Thermocline is developed and maintained by StronglyAI, Inc., and we believe open source thrives through community collaboration.
Code of Conduct
This project is governed by our Code of Conduct. By participating, you are expected to uphold this code. Please report unacceptable behavior to support@strongly.ai.
Ways to Contribute
| Contribution | Description |
|---|---|
| Bug Reports | Open an issue with steps to reproduce |
| Feature Requests | Suggest improvements |
| Code | Submit pull requests with fixes or features |
| Documentation | Fix typos, add examples, improve guides |
| Testing | Write tests, report test failures |
| Community | Help others in Discussions, write blog posts |
Finding Something to Work On
- Good First Issues: Look for
good first issuelabels - Help Wanted: Issues labeled
help wantedare ready for community contribution
Comment on an issue before starting work to avoid duplicate effort and get guidance from maintainers.
Development Setup
Prerequisites
| Tool | Version | Purpose |
|---|---|---|
| Git | 2.x+ | Version control |
| Go | 1.21+ | Coordinator, Controller, Operator, CLI |
| Rust | 1.75+ | Storage Engine, Gateway, Query Engine |
| Docker | 24.x+ | Container builds and local testing |
| kubectl | 1.26+ | Kubernetes interaction |
| Helm | 3.x+ | Deployment |
| Make | Any | Build automation |
Clone and Build
# Fork the repository on GitHub, then:
git clone https://github.com/YOUR_USERNAME/thermocline.git
cd thermocline
# Add upstream remote
git remote add upstream https://github.com/strongly-ai/thermocline.git
# Install dependencies and build
make dev-setup
make build
# Run all tests
make test
# Start local dev environment (Docker Compose)
make dev-up
See the Development Guide for detailed setup instructions.
Making Changes
Branch Naming
Create a branch from main with a descriptive name:
# Sync with upstream
git fetch upstream
git checkout main
git merge upstream/main
# Create your branch
git checkout -b <type>/<short-description>
Branch types: feature/, fix/, docs/, refactor/, test/, chore/
Examples:
feature/gcs-storage-adapterfix/cursor-timeout-handlingdocs/helm-configuration-guide
Commit Messages
Follow Conventional Commits:
<type>(<scope>): <description>
[optional body]
[optional footer(s)]
Types: feat, fix, docs, style, refactor, perf, test, chore
Examples:
feat(storage): add Google Cloud Storage adapter
Implements the storage provider interface for GCS, including:
- Authentication via workload identity
- Multipart uploads for large files
- Retry logic with exponential backoff
Closes #234
fix(gateway): handle connection timeout during TLS handshake
Previously, connections would hang indefinitely if the TLS handshake
stalled.
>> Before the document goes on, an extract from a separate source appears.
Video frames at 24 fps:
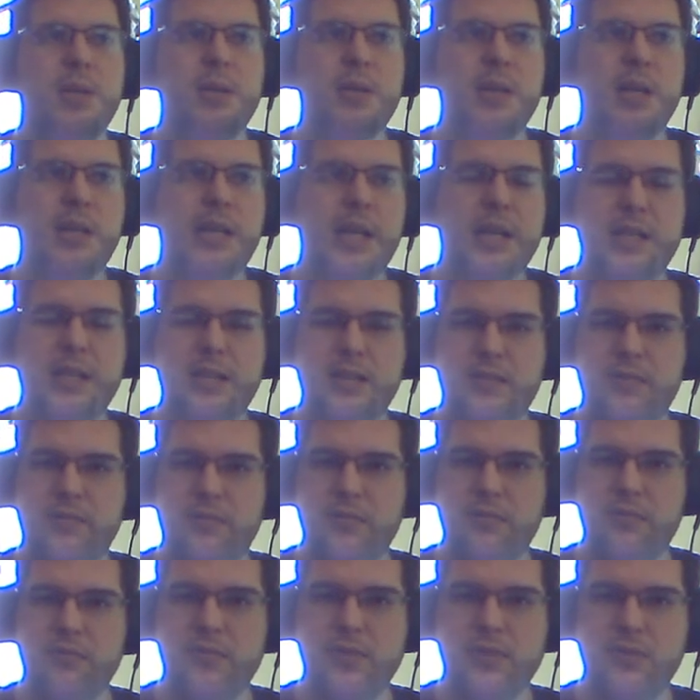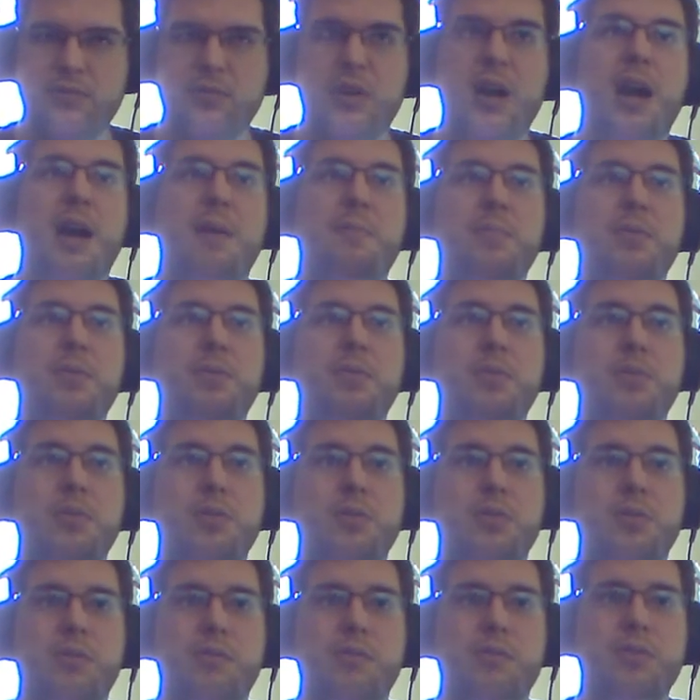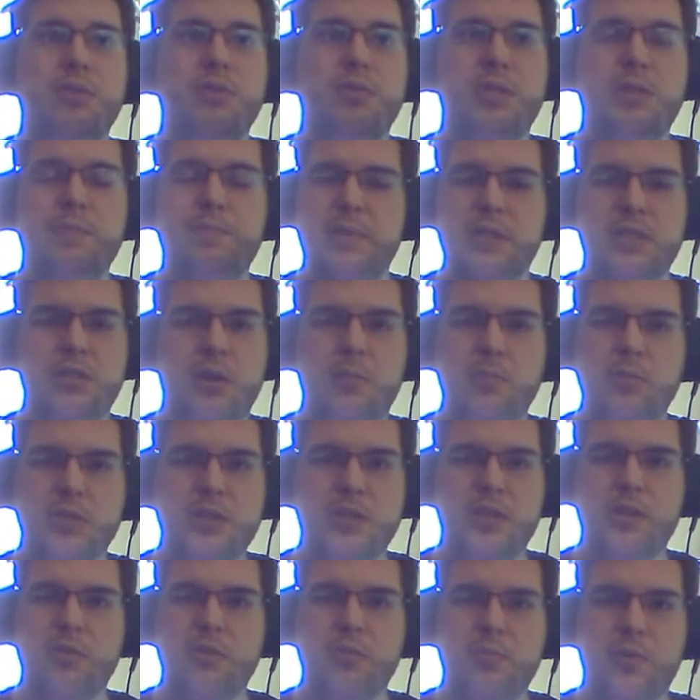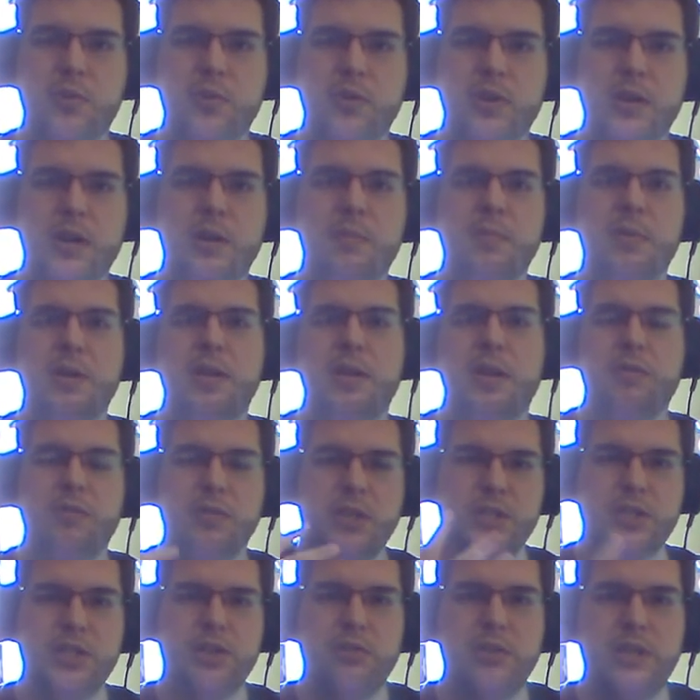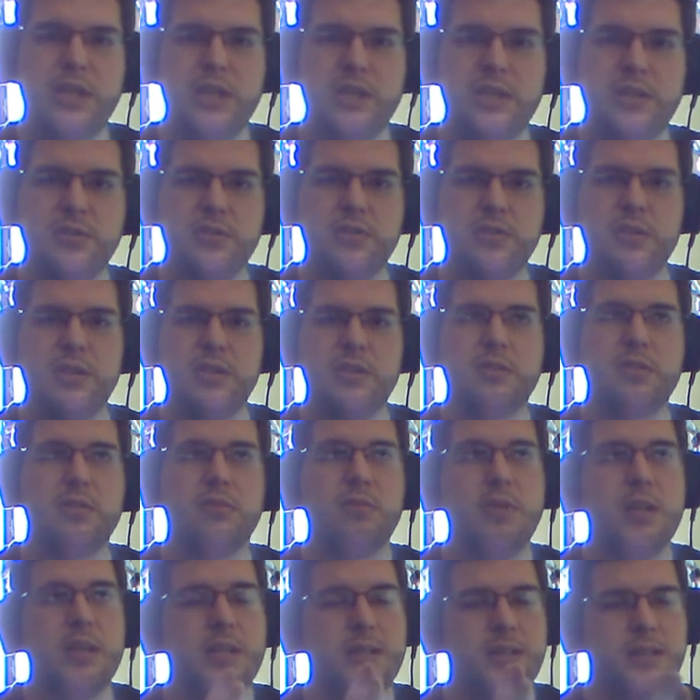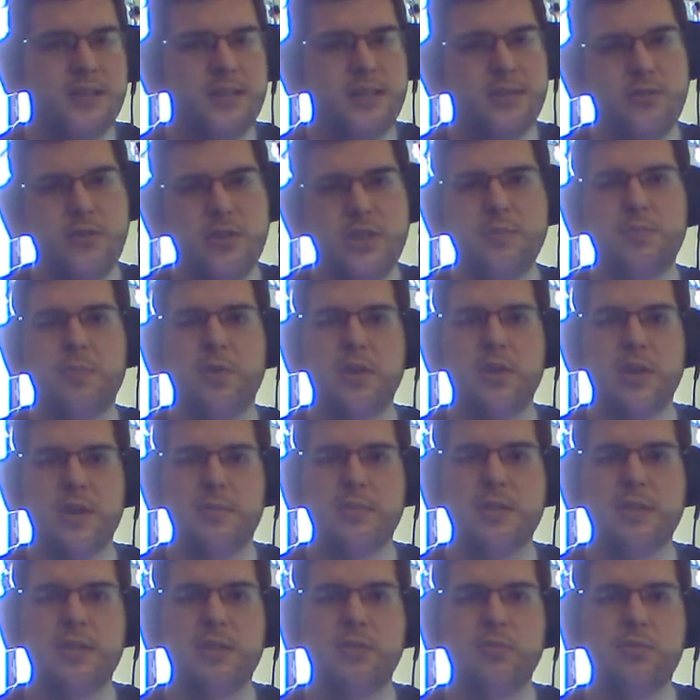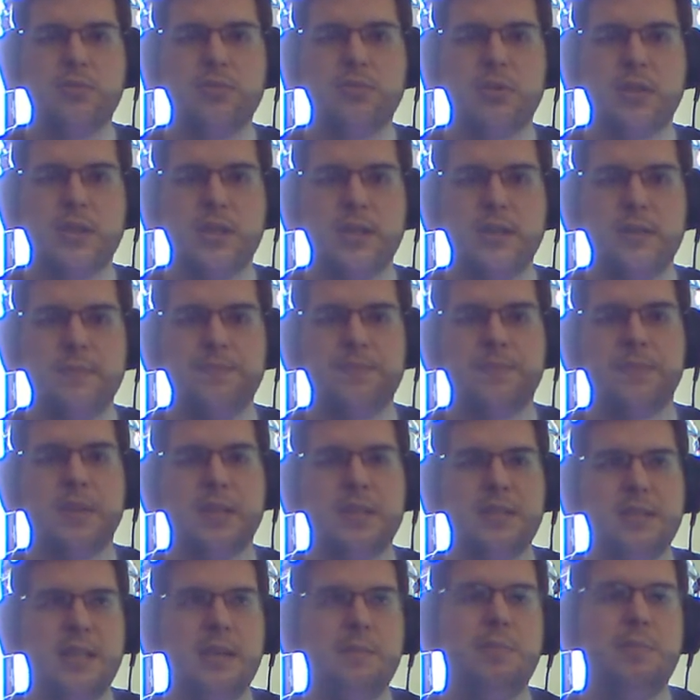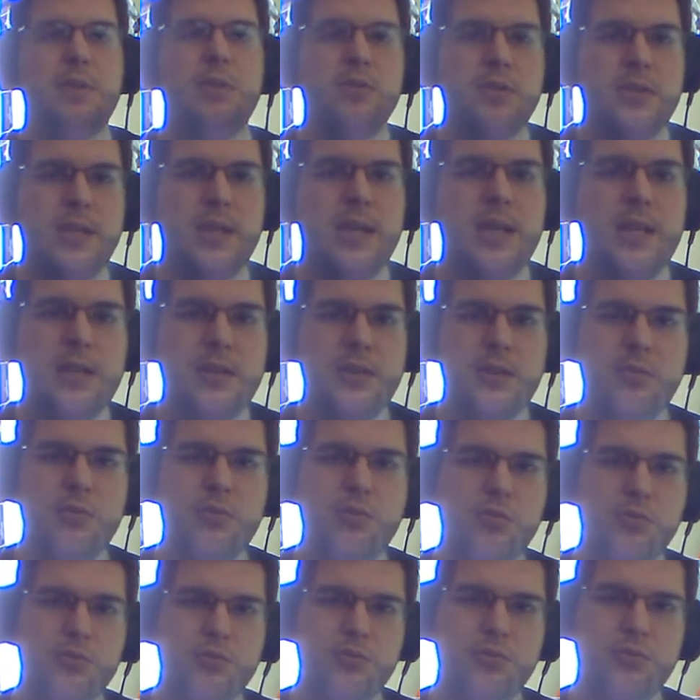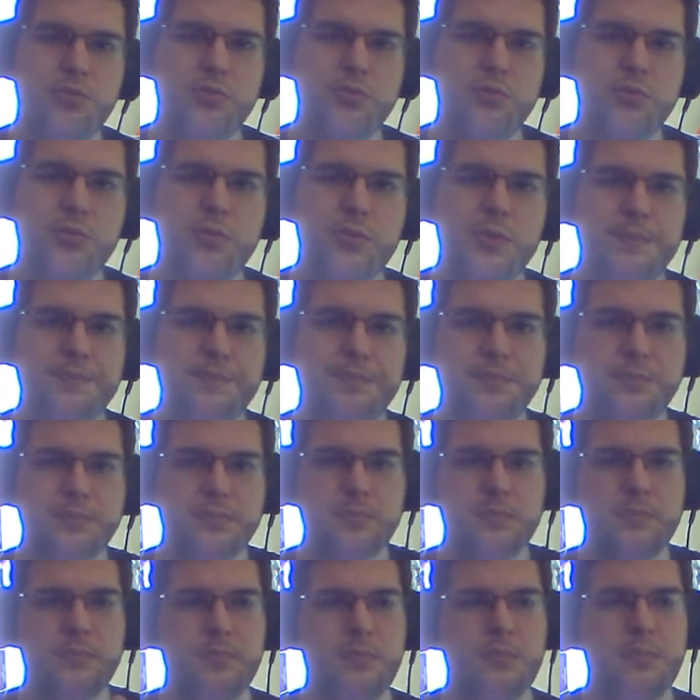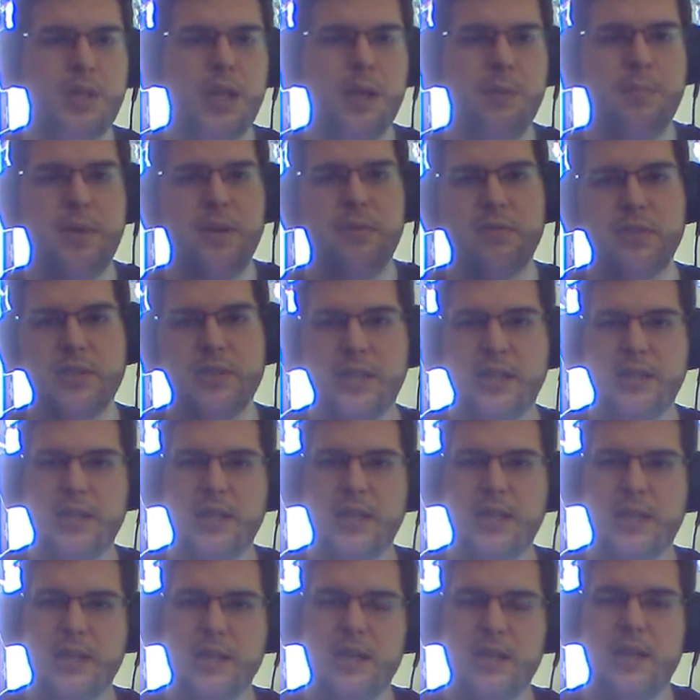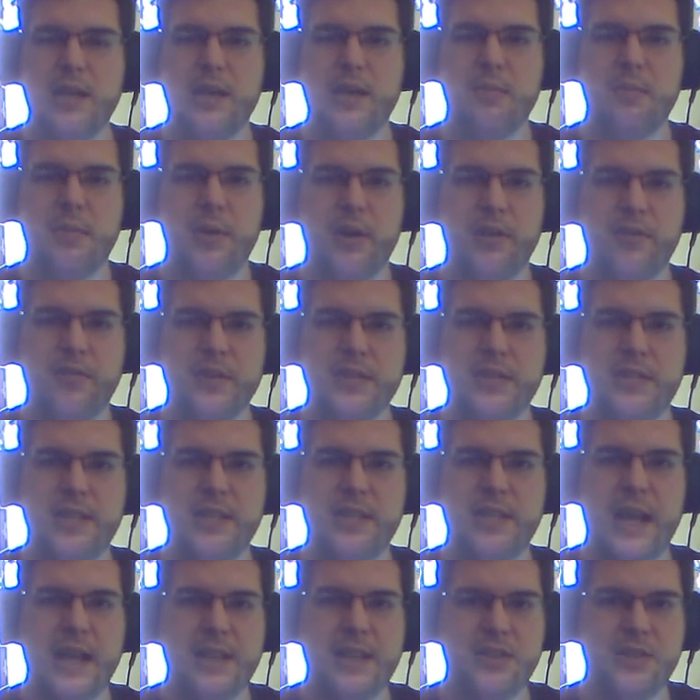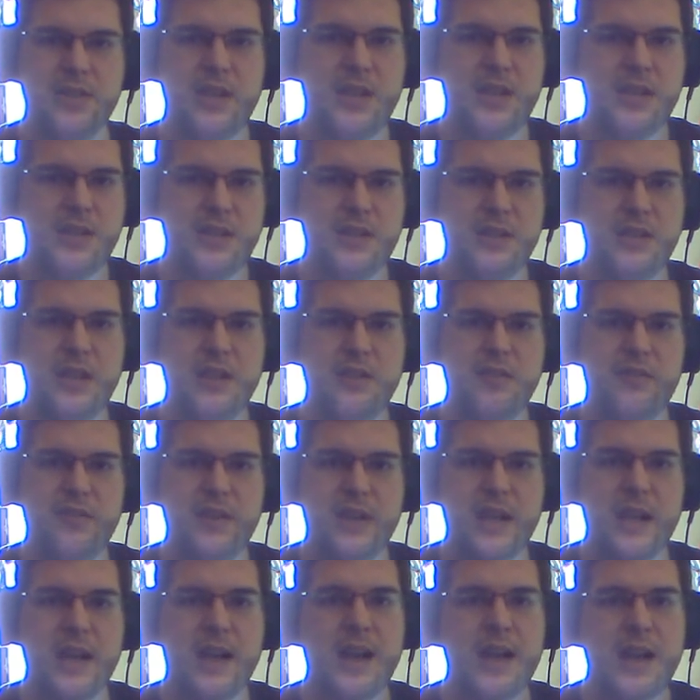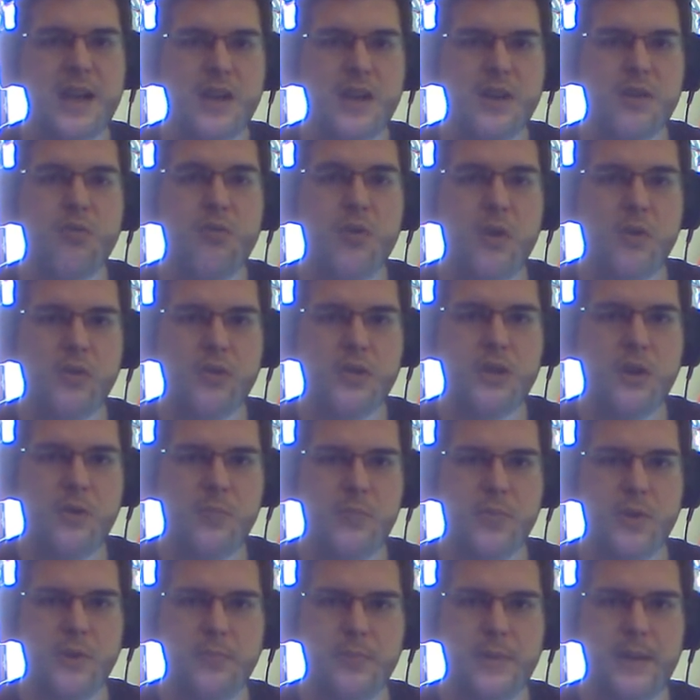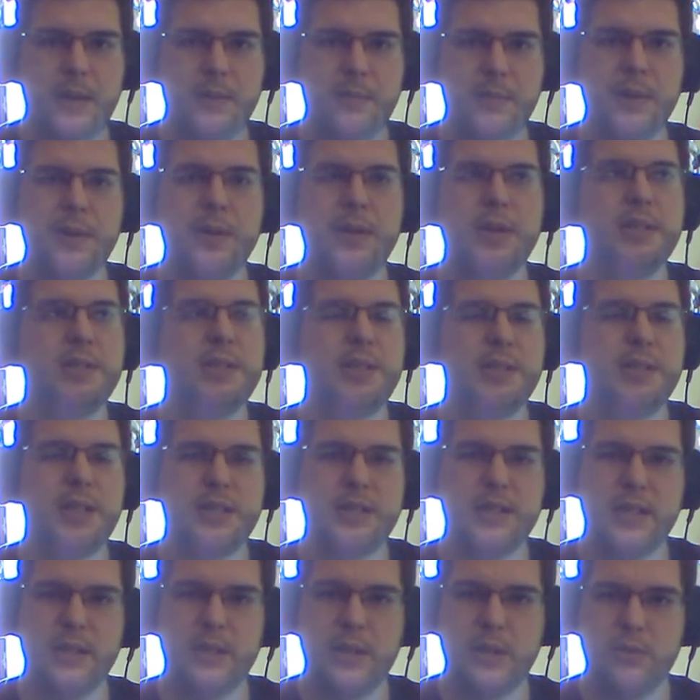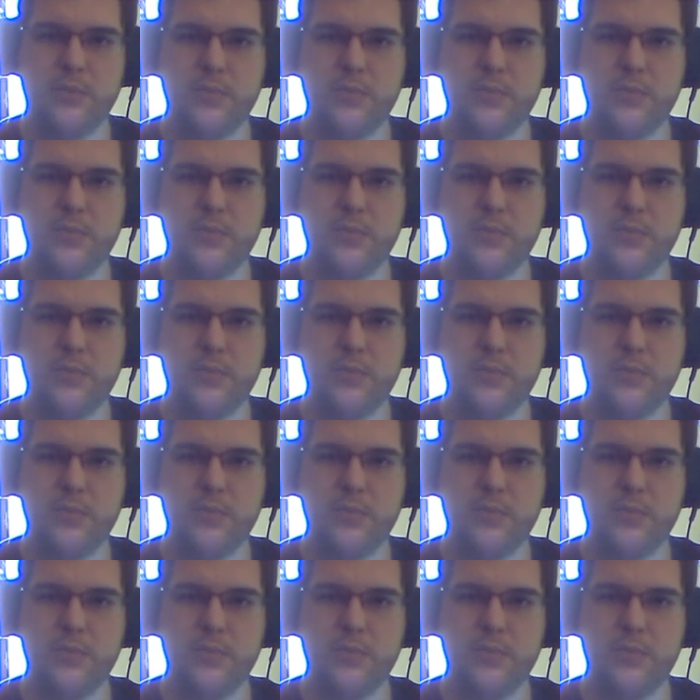Galera, esse foi um vídeo rápido, um vídeo simples só mostrando o programa. Eu vou deixar o link na descrição desses dois programas que eu uso aqui. Sempre usem ele em conjunto para você ter ali maior facilidade de identificar qual que é o problema. Se está esquentando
Now enforces a 30-second timeout.
Fixes #567
Keep Changes Focused
- One logical change per pull request -- Don't mix unrelated changes
- Small is beautiful -- Smaller PRs are easier to review and merge
- Break up large features -- Use feature flags or incremental PRs
Pull Request Process
Before Submitting
- Sync with upstream -- Rebase on latest
main - Run tests -- All tests must pass (
make test) - Run linters -- Code must be lint-free (
make lint) - Update documentation -- If your change affects user-facing behavior
- Add tests -- New features need tests; bug fixes need regression tests
PR Template
## Description
Brief description of what this PR does.
## Motivation
Why is this change needed? Link to issue if applicable.
## Changes
- Bullet points of key changes
## Testing
How was this tested?
## Checklist
- [ ] Tests pass locally
- [ ] Linters pass
- [ ] Documentation updated (if applicable)
Review Process
- Automated checks -- CI must pass (tests, lints, builds)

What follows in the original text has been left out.